Sunday, March 23rd, 2003

Sock drawer of the day: the Enterprise NX-01 Mess Hall

I’m finally done commenting on TNG stories in the ASC Awards. VOY voting is already open and I have a schedule to read everything by next weekend, though I probably won’t have time to do Paris/Torres and the VS7.5 stories. I was worried about AAA, but the deadline isn’t until April 25th so I’ve put it off yet again.

So far I’ve gotten one comment back from the VOY voting - I’m on digest on the Awards mailing list, so I haven’t seen most of this weekend’s voting frenzy yet. That one comment was great to find in my inbox, though. I’d say more people should run feedback awards, but they’re a writer’s kind of award system. Most people have trouble writing feedback - the prospect of reading 250 Voyager stories in two weeks and then saying something intelligent about all the ones you liked is just too much for the average reader. The average reader doesn’t send feedback the first time, so it’s unlikely they’d do it months after the fact.

Dreamsnake, Prey

Saturday, March 22nd, 2003

Dreamsnake by Vonda McIntyre won a Hugo and a Nebula - that’s how I heard of it. I’ve always thought of her as a Trek writer, but it turns out she’s written other original stuff. This novel is set in a post-apocalyptic world where the heroine, Snake, is a sort of 1970’s Xena - she does it all on her own or with one unexpected female sidekick, while her boyfriend spends the novel wandering about the radioactive desert following her elusive trail.

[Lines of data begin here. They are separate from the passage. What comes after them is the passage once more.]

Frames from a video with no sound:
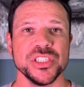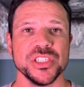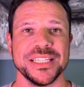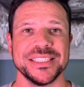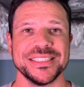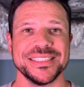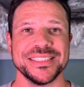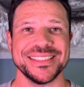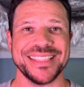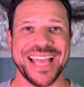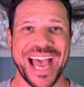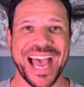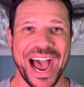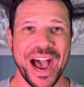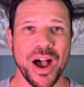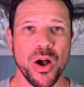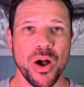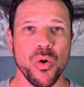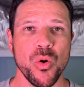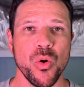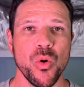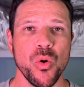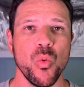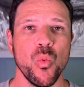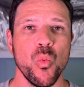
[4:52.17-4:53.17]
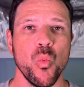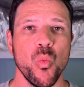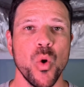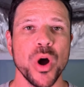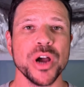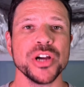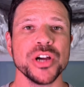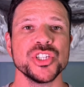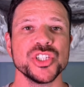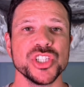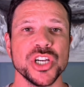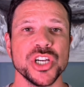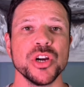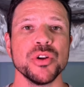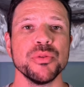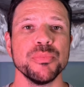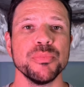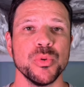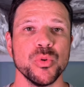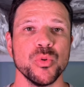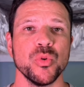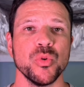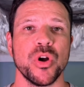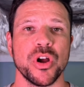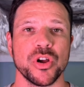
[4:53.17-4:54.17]
is now one shared
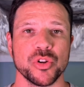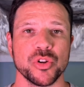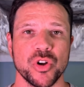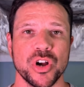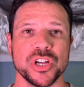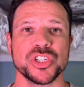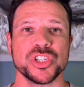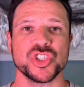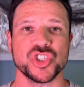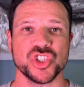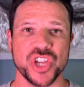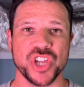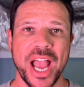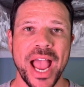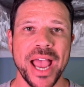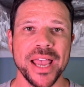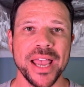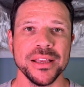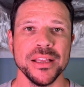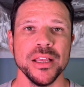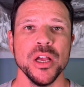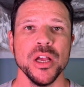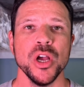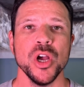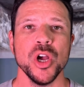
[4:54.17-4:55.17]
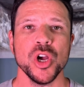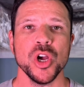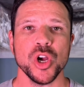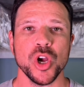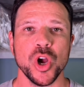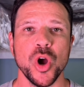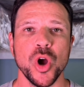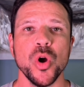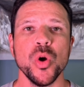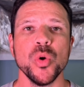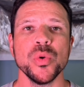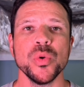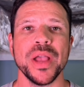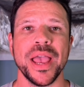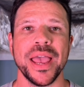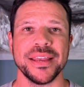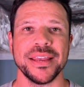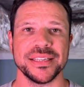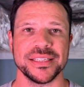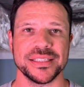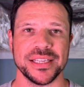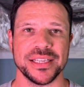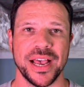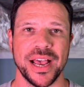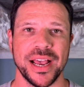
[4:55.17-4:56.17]
pool across chat, code, and
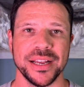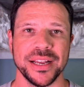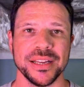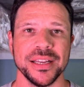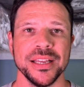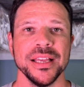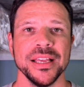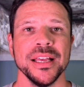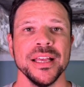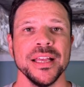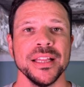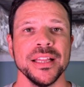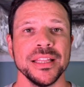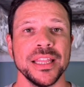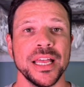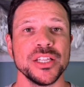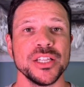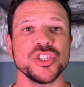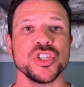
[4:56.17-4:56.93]
design. Less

Dreamsnake is most interesting, and sometimes most annoying, for its brief tangents into technology and sociology. Although genetic engineering is the main form of technology, only certain people practice it - to everyone else it looks like magic. One adventure in the middle of the book is centered around teaching and using one’s biological ability to kill gametes and zygotes. Another adventure takes the reader to the gates of Center City, where a paranoid civilization bars itself behind impassible walls, but the glimpse within is frustratingly brief. Everywhere there are signs of polygamy, or perhaps polygynandry (group marriage) - I can’t say which because the practice is never commented upon or explained. Near the end the contents of one sealed dome are revealed and used, but not accounted for.

Taken together, Snake’s travels fill out a novel but they don’t quite coalesce into a novel-length plot. Her trials are all dead ends from which she retreats, until she stumbles over her goal purely by accident. The setting overpowers the plot, making this an example of the milieu story (Orson Scott Card’s terminology) in which a character explores a world. If you’re in the market for a new world, check Dreamsnake out.

Prey by Michael Crichton is a medical thriller about nanotechnology programmed with simple behavioral routines that runs amok. For all the explicit scientific background (don’t trip over the info-dumps), the novel takes a twist into horror that is neither convincing nor scientific. Most of the novel (up until day 7) was a very good adventure, though, and if you’re not inclined to nitpick you might want to pick it up.